In spite of the technical challenges, fully elucidating single neuron function is crucial to understanding the brain.
Motivation
One can reasonably argue that the brain is the most complex system known to man. The mammalian brain is composed of 100 billion cells, with up to 100,000 intracellular connections between each of those cells. This high interconnectivity supports complex interactions between each of these subunits to form sophisticated processing networks. The ensemble network activity gives rise to the familiar behavioral results of the higher organisms: sensory responses, motor activity, and, in humans, cognition. Further underscoring the great need for increasing our knowledge of brain function is the potential for medical advances: successfully treating cognitive dysfunction, injury, and neural diseases would have a substantial societal impact.The very complexity that allows these high-level capabilities also makes the brain difficult to study and understand. It is therefore necessary to take a more focused approach. The basic subunit of the brain is the single cell, called a "neuron." Neurons are unique from other cells in that they possess branching processes called "dendrites," conduct electrochemical impulses, and have dynamic sensitivity.

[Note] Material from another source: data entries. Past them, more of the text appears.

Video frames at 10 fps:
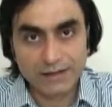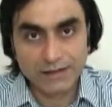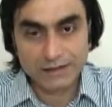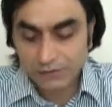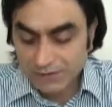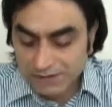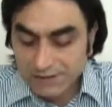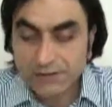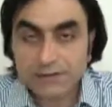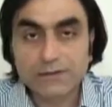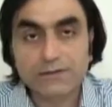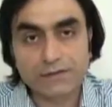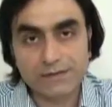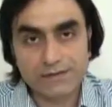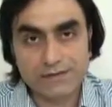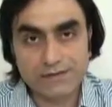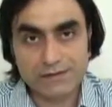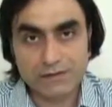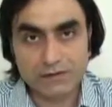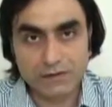and you see the
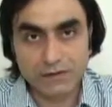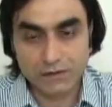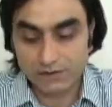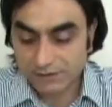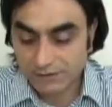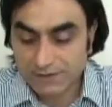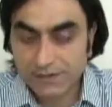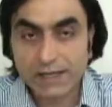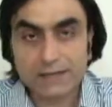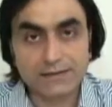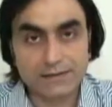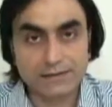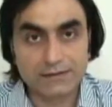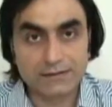difference, you understand it.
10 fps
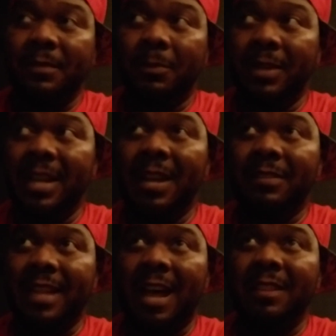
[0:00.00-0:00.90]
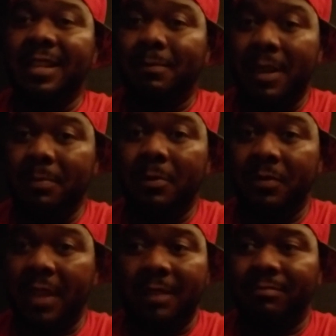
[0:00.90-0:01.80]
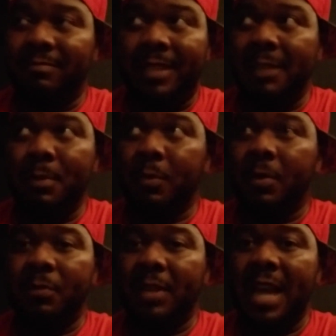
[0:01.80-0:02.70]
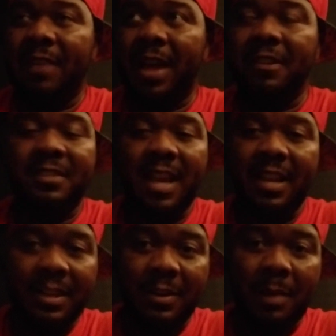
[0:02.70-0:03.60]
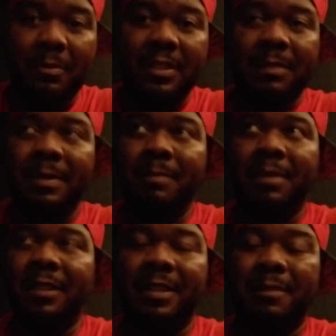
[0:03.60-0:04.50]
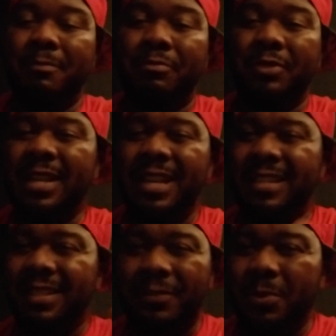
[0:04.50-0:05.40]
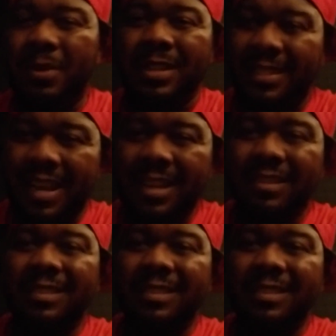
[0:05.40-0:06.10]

we held down these people. Like, these people don't really have outstanding numbers. I mean, other than Breeze, if you want to say.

It is also important to note that neurons are extremely heterogeneous. Throughout the nervous system, one observes a wide range of dendritic morphologies (Figure 1) in addition to a wide range of electrical behavior. This heterogenity in both features suggests a structure-function relationship.
Goal
The goal of this project is to develop a computational and experimental framework to allow real-time mapping of functional imaging data (e.g., spatio-temporal patterns of dendritic voltages or intracellularions) to neuronal structure, during the very limited duration of an acute experiment.Objectives
- To develop the theoretical and computational framework for accurate and robust morphological reconstruction of living, fluorescently-labeled dendrites from optical serial sectioning data.
- To constrain a compartmental neuron model with data from the reconstructed morphology.
- To use the simulation results in combination with the functional imaging data to increase our understanding of single-neuron computation.
The current state-of-the-art for translating structural images of neurons to cylinder models requires laborious manual dendrite tracing by a human. This tedious process takes many hours for typical morphology complexity and suffers from:
1. An inability to reconstruct live neurons under experimental investigation
2. Tissue fixation problems
3. Imaging resolution limitations
4. Operator subjectivity.
These drawbacks are problematic for two reasons. First, the reconstruction results--and thus the simulation results--are not available at the time of the experiment, eliminating the possibility of tight integration of experiments and simulations. Second, the accuracy of simulation results is dependent on the fidelity of the reconstructed morphology to the real neuron: the physical dimensions of the neuron dictate the cable properties assigned to the model.
We address these problems by avoiding them altogether. Our software suite generates cylinder models from 3D fluorescence images. This has the advantages that the output cylinder model is rapidly-done, accurate, and robust.
1. Rapid: minimal to no human intervention; doesn't require tissue fixation
2. Accurate: algorithms are objective, relative to human subjectivity; uses high-resolution fluorescence data
3. Robust: algorithms are objective, relative to human subjectivity
With the accurate morphological model in hand, we can integrate multi-site functional imaging results and model simulation results to increase our understanding of single neuron function.